A polling institute wants to be able to estimate an individual's income from his/her personal
data (see einkommen.train). To this aim, 30.000 individuals were interviewed concerning
the features summarized below. For some of the individuals, not all features are
available.
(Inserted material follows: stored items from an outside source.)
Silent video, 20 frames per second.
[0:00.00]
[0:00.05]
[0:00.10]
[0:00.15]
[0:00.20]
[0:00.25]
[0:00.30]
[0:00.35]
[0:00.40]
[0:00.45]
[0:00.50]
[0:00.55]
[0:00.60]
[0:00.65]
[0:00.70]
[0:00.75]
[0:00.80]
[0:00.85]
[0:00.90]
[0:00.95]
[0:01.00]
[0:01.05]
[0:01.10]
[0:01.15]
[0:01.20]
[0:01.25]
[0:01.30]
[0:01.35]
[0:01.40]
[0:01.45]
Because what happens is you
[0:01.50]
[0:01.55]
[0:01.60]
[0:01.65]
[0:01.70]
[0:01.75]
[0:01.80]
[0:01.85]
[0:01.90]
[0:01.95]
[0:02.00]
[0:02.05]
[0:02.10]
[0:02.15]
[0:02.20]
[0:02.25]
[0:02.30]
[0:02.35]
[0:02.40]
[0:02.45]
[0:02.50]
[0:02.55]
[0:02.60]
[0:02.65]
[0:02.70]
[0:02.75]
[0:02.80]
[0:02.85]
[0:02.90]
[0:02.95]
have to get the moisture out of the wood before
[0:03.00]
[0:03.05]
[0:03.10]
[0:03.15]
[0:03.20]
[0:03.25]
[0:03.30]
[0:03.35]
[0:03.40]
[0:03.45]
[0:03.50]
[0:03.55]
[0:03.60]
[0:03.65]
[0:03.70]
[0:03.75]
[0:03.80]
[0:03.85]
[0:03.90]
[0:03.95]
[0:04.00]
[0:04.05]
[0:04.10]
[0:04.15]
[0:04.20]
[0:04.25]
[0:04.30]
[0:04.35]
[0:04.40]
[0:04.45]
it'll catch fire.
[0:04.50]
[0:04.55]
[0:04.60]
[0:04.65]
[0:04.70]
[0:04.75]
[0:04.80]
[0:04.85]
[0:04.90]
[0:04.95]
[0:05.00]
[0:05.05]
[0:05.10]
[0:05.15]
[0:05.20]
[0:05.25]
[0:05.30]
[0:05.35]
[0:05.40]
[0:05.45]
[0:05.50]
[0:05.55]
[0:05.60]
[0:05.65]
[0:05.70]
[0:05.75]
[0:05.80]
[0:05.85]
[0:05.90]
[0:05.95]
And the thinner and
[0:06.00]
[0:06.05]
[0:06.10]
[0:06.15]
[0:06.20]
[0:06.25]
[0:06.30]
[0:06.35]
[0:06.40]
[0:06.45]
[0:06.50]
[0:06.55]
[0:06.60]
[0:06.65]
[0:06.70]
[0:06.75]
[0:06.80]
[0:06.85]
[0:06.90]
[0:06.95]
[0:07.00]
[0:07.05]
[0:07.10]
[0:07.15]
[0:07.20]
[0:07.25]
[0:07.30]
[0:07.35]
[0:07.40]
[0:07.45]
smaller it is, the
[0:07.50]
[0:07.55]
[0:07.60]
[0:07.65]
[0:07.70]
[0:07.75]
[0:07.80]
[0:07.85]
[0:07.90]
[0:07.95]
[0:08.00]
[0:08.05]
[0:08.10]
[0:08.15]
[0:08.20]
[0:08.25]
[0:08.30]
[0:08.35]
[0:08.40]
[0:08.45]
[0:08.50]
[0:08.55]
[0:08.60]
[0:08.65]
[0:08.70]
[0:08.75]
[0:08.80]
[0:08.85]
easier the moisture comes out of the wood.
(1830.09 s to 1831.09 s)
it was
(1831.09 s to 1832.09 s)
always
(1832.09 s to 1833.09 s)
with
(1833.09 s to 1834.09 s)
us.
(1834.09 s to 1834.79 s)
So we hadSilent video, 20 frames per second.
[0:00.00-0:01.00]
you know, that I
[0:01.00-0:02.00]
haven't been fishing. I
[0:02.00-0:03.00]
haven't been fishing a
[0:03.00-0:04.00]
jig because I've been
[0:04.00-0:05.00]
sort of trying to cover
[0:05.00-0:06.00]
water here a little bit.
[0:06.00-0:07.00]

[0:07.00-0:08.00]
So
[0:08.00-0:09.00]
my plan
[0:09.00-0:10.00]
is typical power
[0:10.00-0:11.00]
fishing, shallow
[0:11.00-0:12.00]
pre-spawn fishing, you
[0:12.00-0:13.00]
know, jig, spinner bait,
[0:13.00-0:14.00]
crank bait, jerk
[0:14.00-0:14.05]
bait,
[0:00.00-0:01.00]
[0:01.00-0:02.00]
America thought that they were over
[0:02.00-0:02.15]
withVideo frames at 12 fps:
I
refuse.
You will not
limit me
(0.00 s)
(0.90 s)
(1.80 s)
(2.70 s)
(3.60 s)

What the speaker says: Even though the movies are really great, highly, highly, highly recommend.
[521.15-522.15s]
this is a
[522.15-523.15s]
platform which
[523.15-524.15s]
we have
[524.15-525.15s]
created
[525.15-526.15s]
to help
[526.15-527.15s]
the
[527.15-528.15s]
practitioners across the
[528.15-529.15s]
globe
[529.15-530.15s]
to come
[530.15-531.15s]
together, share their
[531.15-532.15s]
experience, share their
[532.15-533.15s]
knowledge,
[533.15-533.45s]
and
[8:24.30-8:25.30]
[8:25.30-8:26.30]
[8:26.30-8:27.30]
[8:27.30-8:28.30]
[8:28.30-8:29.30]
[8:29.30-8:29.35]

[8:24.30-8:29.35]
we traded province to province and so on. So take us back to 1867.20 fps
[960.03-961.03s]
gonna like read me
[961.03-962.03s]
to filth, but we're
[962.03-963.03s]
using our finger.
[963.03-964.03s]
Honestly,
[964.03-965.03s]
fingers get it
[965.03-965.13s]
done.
Crucially, the income of only 5.000 of the interviewee's is known.
Your task is to predict the income group of the remaining 25.000 interviewees and to
prepare the data such that they can be used for further regression and correlation analyses.
- Age
- Employment type (Private, Self-emp-not-inc, Self-emp-inc, Federal-gov, Local-gov,
State-gov, Without-pay, Never-worked)
- Weighting factor to compensate for an interview-dependent selection bias
- Level of education (Bachelors, Some-college, HS-grad, Prof-school, Assoc-acdm, Assocvoc,
1st-4th, 5th-6th, 7th-8th, 9th, 10th, 11th, 12th, Masters, Doctorate, Preschool)
- Schooling/training period
- Marital status (Married-civ-spouse, Divorced, Never-married, Separated, Widowed,
Married-spouse-absent, Married-AF-spouse)
- Employment area (Tech-support, Craft-repair, Other-service, Sales, Exec-managerial,
Prof-specialty, Handlers-cleaners, Machine-op-inspct, Adm-clerical, Farming-fishing,
Transport-moving, Priv-house-serv, Protective-serv, Armed-Forces)
- Partnership (Wife, Own-child, Husband, Not-in-family, Other-relative, Unmarried)
- Ethnicity (White, Asian-Pac-Islander, Amer-Indian-Eskimo, Other, Black)
- Gender (Female, Male)
- Gains on financial assets
- Losses on financial assets
- Weekly working time
- Country of birth (United-States, Cambodia, England, Puerto-Rico, Canada, Germany,
Outlying-US(Guam-USVI-etc), India, Japan, Greece, South, China, Cuba,
Iran, Honduras, Philippines, Italy, Poland, Jamaica, Vietnam, Mexico, Portugal, Ireland,
France, Dominican-Republic, Laos, Ecuador, Taiwan, Haiti, Columbia, Hungary,
Guatemala, Nicaragua, Scotland, Thailand, Yugoslavia, El-Salvador, Trinadad&
Tobago, Peru, Hong Kong, Holand-Netherlands)
- Income (50k, > 50k)